Pier Paolo Passolini fue testigo de excepción de esa suerte de mixtura, compuesta de sumisión y crueldad, de los servicios de inteligencia –la policía política– y la fuerza armada nacional contra la población italiana. La película que produjo y dirigió muestra los horrores de esa “trilogía de la muerte”: los giros incesantes de una barbarie que no para, en su sueño de “eterno retorno”. El que se haya tomado tan escasa conciencia de esa experiencia pone de manifiesto el hecho de que la monstruosidad de la violencia lo ha penetrado todo. Un síntoma de que la posibilidad de su repetición persista. Y la barbarie persistirá mientras perduren, en lo esencial, las condiciones que hicieron posible su retorno. He ahí lo abominable de Saló: el haber arrastrado al ser social a lo inenarrable.

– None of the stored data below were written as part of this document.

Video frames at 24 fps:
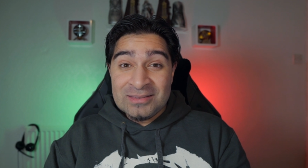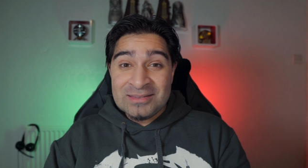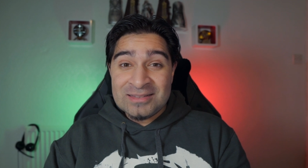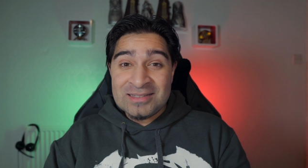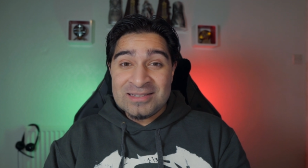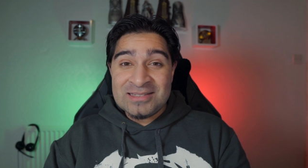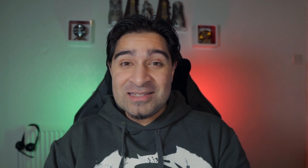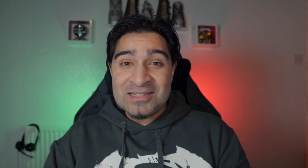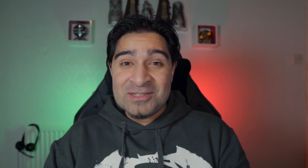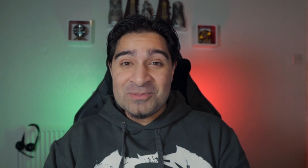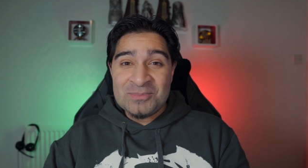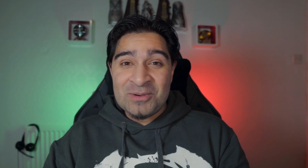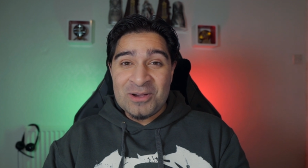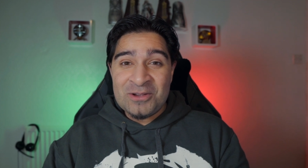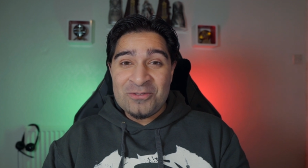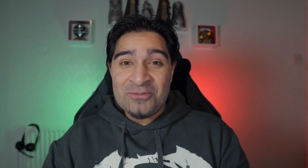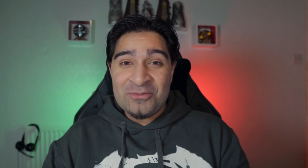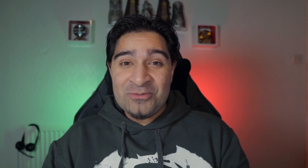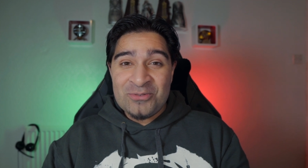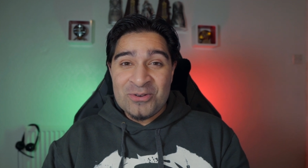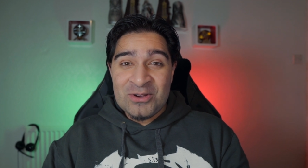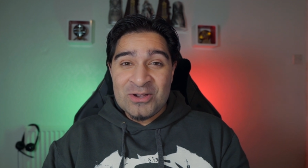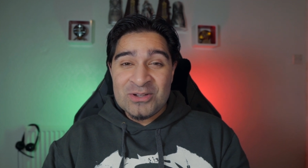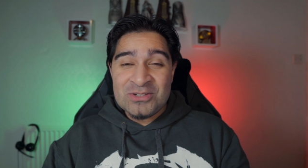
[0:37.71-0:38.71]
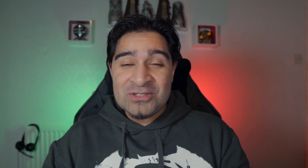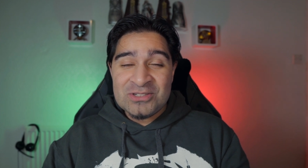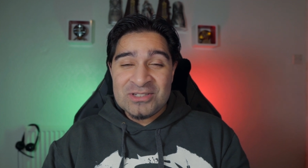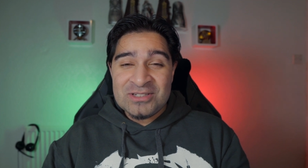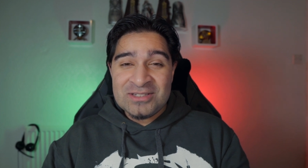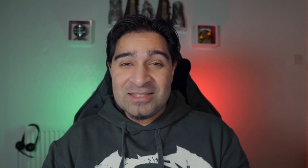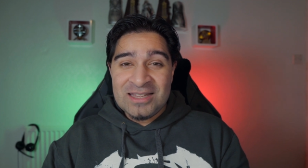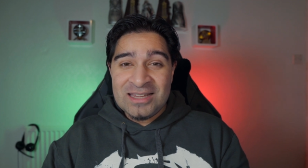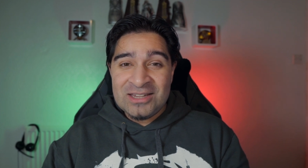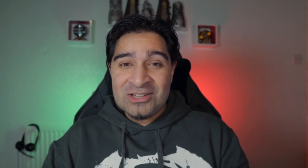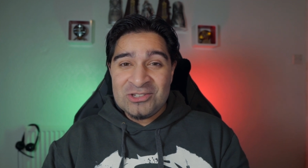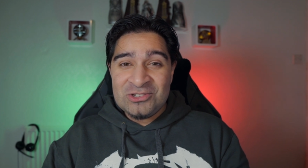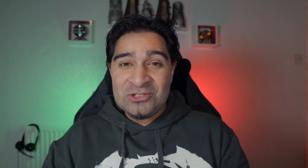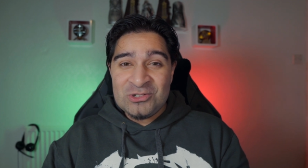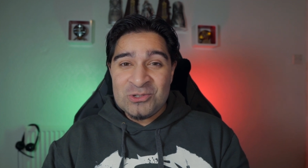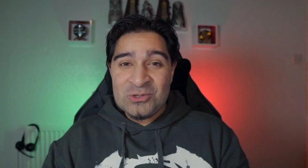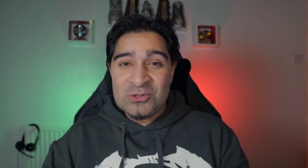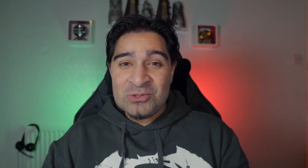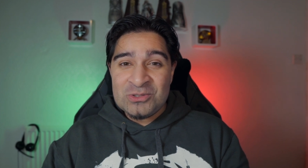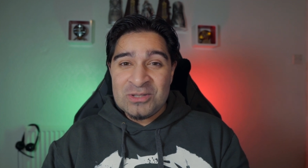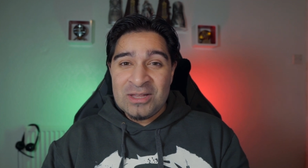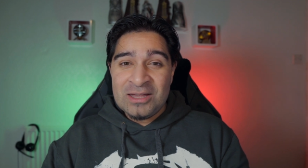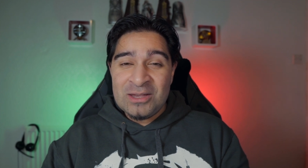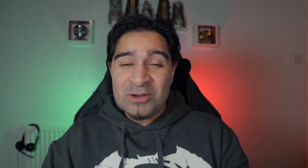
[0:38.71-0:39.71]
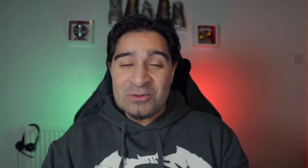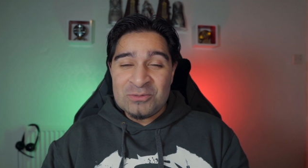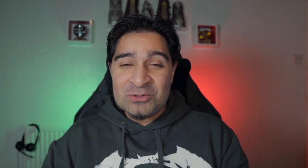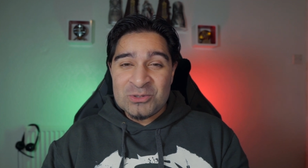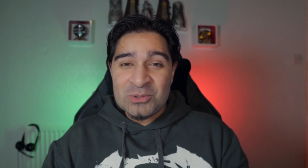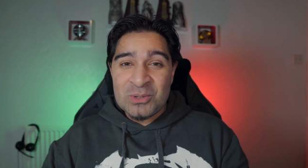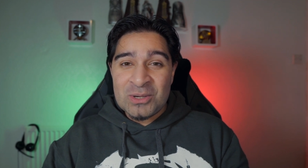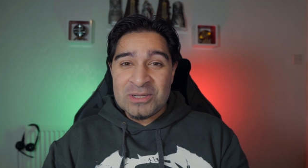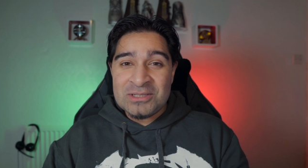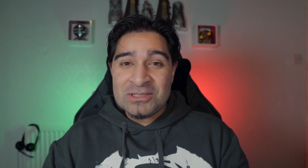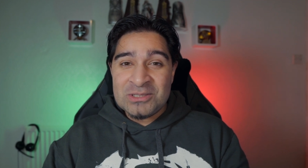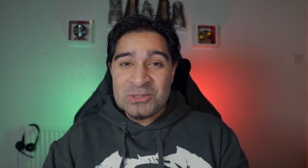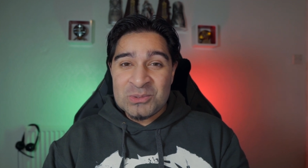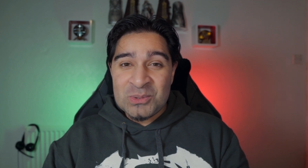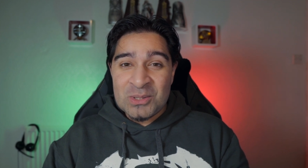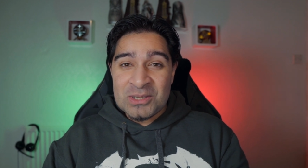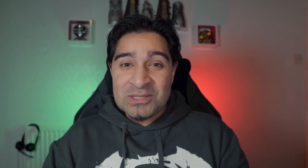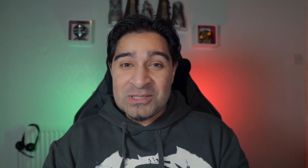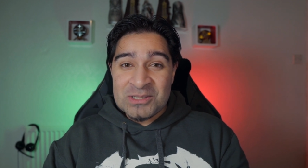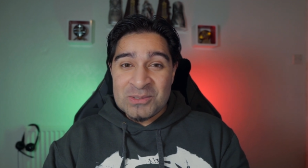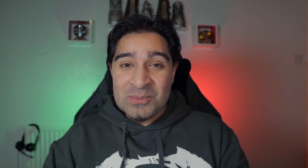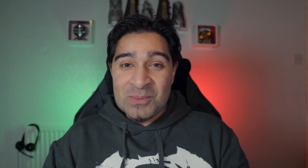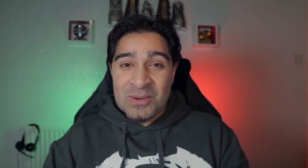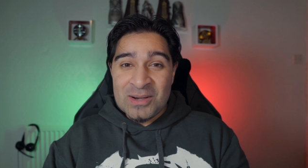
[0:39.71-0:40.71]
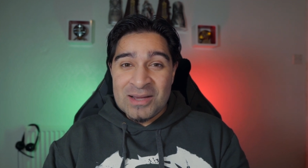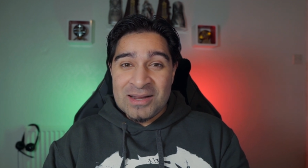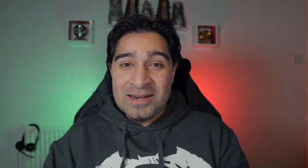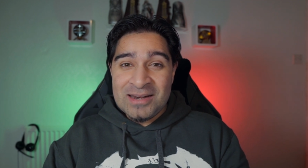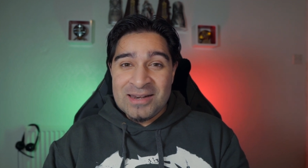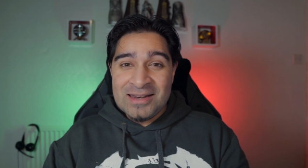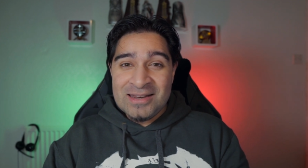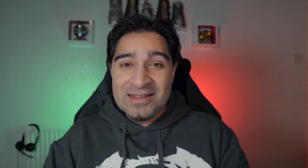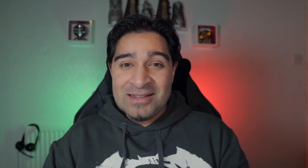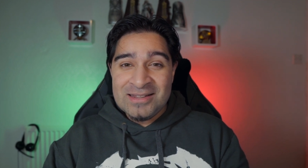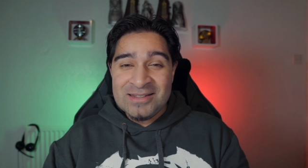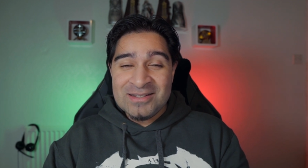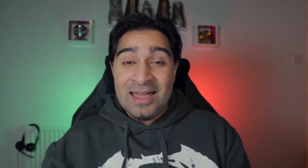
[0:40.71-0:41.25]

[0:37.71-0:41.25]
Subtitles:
This is my first Tech Tuesday of 2021,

El compromiso de una nueva expresión de la educación tiene que trascender el mero análisis y arribar, desde él, hasta la síntesis. La nueva educación no puede no ser integral, porque ella tiene la tarea de poner fin al hecho de que, hasta el presente, la propia civilidad ha sido responsable de engendrar “el huevo de la serpiente”. Si la civilidad promueve de nuevo la instauración de la violencia en su seno, la lucha contra la ignorancia tiene que hacerse primordial. El espíritu tiene la obligación de reconfigurarse, de retarse a sí mismo. Y cabe recordarlo: el espíritu es, nada menos, que “un nosotros que es un yo y un yo que es un nosotros”.